The angle bisectors of any nondegenerate triangle intersect at one point.

The point of intersection of bisectors is called the incenter of the triangle; it is usually denoted by $I$. The point $I$ lies on the same distance from each side. In particular, it is the center of a circle tangent to each side of triangle. This circle is called the incircle and its radius is called the inradius of the triangle.

Proof

$截屏2021-02-18 上午10.36.14.png$

Let $\triangle ABC$ be a nondegenerate triangle.

Note that the points $B$ and $C$ lie on opposite sides of the bisector of $\angle BAC$. Hence this bisector intersects $[BC]$ at a point, say $A'$.

Analogously, there is $B' \in [AC]$ such that $(BB')$ bisects $\angle ABC$.

Applying Pasch's theorem (Theorem 3.4.1) twice for the triangles $AA'C$ and $BB'C$, we get that $[AA']$ and $[BB']$ intersect. Suppose that $I$ denotes the point of intersection.

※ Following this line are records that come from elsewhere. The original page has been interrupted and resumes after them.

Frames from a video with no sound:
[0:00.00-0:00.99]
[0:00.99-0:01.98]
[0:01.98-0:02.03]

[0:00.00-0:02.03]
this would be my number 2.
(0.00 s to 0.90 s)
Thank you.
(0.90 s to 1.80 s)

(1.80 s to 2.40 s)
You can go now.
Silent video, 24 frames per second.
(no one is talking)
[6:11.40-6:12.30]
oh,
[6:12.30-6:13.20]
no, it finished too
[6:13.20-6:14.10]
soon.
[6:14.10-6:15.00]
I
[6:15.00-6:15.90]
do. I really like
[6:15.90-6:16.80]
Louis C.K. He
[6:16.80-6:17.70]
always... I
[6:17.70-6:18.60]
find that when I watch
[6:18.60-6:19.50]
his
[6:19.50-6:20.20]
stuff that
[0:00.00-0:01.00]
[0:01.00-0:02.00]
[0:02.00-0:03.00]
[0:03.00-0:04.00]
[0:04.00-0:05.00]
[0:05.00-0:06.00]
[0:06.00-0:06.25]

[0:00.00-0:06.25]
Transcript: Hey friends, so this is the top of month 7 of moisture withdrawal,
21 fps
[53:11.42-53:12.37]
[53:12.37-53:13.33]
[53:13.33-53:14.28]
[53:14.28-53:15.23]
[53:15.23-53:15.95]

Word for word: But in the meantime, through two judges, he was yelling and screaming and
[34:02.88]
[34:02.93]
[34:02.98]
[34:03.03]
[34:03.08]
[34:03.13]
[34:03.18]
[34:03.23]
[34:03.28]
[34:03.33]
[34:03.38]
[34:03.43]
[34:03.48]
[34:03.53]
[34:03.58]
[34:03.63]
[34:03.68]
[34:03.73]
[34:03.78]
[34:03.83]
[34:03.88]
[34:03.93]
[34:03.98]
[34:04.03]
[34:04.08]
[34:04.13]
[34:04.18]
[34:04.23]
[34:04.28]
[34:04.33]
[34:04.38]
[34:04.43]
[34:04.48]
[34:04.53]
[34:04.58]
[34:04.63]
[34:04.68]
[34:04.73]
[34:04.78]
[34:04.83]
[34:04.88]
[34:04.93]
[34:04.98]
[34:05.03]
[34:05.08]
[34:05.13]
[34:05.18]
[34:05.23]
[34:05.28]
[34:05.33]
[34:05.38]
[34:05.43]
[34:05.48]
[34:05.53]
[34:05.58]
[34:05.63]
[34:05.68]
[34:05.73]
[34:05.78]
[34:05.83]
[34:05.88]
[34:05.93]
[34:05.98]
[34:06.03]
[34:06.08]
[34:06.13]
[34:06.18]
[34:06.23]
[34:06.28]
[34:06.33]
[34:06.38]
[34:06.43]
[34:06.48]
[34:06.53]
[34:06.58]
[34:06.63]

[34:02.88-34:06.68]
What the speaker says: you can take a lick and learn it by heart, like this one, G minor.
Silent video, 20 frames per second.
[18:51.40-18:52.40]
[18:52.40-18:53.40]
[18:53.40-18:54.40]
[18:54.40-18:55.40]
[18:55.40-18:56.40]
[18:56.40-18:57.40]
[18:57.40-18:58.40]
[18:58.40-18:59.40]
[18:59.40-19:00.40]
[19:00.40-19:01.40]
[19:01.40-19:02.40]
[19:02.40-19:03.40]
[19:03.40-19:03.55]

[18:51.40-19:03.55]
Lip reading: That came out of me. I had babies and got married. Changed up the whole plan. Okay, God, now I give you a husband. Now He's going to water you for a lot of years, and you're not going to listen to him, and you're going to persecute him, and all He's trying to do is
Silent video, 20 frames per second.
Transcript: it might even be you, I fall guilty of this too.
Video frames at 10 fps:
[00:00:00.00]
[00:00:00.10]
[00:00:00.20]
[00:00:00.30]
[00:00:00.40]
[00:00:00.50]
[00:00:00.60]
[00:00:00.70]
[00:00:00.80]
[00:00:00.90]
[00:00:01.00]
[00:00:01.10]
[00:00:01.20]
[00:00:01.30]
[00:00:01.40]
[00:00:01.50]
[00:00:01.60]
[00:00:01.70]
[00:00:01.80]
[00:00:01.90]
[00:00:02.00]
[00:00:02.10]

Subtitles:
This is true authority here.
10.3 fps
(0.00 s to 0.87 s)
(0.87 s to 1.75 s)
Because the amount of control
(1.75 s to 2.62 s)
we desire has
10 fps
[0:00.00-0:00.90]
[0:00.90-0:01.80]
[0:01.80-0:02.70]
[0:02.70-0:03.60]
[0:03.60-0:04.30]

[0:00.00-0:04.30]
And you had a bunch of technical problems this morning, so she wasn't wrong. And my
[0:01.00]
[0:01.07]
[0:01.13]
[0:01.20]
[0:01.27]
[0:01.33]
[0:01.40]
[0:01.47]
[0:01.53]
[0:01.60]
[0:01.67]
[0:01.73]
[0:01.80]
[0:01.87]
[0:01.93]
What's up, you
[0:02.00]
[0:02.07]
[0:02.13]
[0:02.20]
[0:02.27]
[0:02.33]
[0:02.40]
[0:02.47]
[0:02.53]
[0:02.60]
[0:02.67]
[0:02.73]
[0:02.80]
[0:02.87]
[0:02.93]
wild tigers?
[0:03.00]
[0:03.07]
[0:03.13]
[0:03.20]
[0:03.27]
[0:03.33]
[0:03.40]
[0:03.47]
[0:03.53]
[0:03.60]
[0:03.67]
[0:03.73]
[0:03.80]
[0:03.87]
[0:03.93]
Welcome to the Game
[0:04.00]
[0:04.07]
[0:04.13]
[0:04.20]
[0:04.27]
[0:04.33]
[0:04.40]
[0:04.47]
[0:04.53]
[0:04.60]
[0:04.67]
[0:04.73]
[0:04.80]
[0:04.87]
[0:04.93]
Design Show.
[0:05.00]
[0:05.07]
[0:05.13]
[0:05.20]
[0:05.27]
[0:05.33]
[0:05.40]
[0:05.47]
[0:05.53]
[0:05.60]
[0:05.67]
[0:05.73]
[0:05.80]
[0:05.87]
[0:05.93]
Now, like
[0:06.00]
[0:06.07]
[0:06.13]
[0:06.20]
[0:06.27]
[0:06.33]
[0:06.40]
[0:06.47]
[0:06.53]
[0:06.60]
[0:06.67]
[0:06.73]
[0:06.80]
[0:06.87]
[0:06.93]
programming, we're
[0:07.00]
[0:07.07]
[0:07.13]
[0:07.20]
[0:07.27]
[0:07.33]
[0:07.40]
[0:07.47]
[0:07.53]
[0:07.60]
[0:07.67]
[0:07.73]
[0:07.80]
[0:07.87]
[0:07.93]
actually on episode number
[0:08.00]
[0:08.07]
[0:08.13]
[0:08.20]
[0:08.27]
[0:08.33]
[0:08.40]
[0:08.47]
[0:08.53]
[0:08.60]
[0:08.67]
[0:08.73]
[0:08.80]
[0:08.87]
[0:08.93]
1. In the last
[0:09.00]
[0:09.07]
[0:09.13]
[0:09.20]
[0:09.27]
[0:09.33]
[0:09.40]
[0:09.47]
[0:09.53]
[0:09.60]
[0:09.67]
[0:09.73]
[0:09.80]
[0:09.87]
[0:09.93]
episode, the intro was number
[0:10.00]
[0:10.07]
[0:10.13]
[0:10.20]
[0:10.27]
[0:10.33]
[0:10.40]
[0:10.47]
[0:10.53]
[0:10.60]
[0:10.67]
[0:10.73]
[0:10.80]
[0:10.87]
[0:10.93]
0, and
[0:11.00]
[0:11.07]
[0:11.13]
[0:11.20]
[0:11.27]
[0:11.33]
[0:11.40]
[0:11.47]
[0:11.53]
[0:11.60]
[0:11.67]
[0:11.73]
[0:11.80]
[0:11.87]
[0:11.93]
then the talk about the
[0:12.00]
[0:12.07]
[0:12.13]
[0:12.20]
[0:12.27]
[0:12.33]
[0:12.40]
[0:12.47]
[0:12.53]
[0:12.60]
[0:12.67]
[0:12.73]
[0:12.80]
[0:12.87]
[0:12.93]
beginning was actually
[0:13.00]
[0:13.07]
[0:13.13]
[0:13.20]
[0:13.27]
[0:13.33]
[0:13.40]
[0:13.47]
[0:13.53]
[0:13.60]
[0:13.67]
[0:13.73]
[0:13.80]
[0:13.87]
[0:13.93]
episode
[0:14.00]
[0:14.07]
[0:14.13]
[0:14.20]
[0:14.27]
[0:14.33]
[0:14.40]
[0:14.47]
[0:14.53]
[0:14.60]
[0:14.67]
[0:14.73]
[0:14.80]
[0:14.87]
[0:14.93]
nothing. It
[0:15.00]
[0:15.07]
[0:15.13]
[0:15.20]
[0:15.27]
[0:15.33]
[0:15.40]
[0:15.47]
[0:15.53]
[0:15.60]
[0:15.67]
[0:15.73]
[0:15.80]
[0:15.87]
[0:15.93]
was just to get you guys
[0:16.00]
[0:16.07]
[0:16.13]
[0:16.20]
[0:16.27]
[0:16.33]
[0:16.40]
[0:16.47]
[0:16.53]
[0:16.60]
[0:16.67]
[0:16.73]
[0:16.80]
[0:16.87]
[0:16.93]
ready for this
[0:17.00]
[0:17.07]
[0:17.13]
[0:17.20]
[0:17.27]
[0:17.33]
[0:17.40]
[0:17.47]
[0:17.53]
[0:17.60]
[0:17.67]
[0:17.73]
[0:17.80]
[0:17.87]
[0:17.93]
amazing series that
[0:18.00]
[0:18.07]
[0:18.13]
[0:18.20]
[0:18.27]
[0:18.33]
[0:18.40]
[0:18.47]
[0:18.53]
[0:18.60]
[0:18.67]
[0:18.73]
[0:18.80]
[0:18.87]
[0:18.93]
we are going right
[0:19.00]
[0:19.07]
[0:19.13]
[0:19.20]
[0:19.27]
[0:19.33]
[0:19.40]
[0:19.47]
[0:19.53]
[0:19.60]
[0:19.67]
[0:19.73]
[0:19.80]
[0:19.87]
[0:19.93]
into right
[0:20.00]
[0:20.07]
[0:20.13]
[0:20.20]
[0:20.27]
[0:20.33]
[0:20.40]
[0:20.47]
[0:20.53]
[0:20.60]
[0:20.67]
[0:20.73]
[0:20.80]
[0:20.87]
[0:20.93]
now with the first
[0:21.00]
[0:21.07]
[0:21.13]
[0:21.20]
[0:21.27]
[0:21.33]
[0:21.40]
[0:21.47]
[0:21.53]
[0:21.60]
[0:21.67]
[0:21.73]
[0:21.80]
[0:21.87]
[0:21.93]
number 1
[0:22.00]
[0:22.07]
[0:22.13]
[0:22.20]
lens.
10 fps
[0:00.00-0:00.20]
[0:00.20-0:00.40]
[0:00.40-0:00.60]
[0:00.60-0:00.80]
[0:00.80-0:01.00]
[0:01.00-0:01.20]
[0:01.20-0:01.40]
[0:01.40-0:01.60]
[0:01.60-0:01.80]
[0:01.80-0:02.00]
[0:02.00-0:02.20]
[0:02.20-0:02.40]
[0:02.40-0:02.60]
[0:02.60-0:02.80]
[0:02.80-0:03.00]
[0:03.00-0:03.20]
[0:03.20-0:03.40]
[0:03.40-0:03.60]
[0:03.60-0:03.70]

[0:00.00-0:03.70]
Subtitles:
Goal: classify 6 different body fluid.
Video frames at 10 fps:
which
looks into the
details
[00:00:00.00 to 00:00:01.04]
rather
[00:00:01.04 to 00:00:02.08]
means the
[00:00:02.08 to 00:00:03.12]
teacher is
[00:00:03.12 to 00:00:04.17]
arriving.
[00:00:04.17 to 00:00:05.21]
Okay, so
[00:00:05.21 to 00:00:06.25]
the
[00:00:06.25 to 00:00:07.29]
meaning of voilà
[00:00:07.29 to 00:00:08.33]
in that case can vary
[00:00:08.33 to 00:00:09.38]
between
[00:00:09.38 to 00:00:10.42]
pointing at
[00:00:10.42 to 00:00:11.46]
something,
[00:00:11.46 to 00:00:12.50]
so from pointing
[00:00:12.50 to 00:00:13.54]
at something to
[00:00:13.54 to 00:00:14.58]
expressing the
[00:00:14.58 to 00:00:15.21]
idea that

Let $X, Y$, and $Z$ be the foot points of $I$ on $(BC)$, $(CA)$, and $(AB)$ respectively. Applying Proposition 8.5.1, we get that

$IY = IZ = IX.$

From the same lemma, we get that $I$ lies on the bisector or on the exterior bisector of $\angle BCA$.

The line $(CI)$ intersects $[BB']$, the points $B$ and $B'$ lie on opposite sides of $(CI)$. Therefore, the angles $ICB'$ and $ICB$ have opposite signs. Note that $\angle ICA = \angle ICB'$. Therefore, $(CI)$ cannot be the exterior bisector of $\angle BCA$. Hence the result.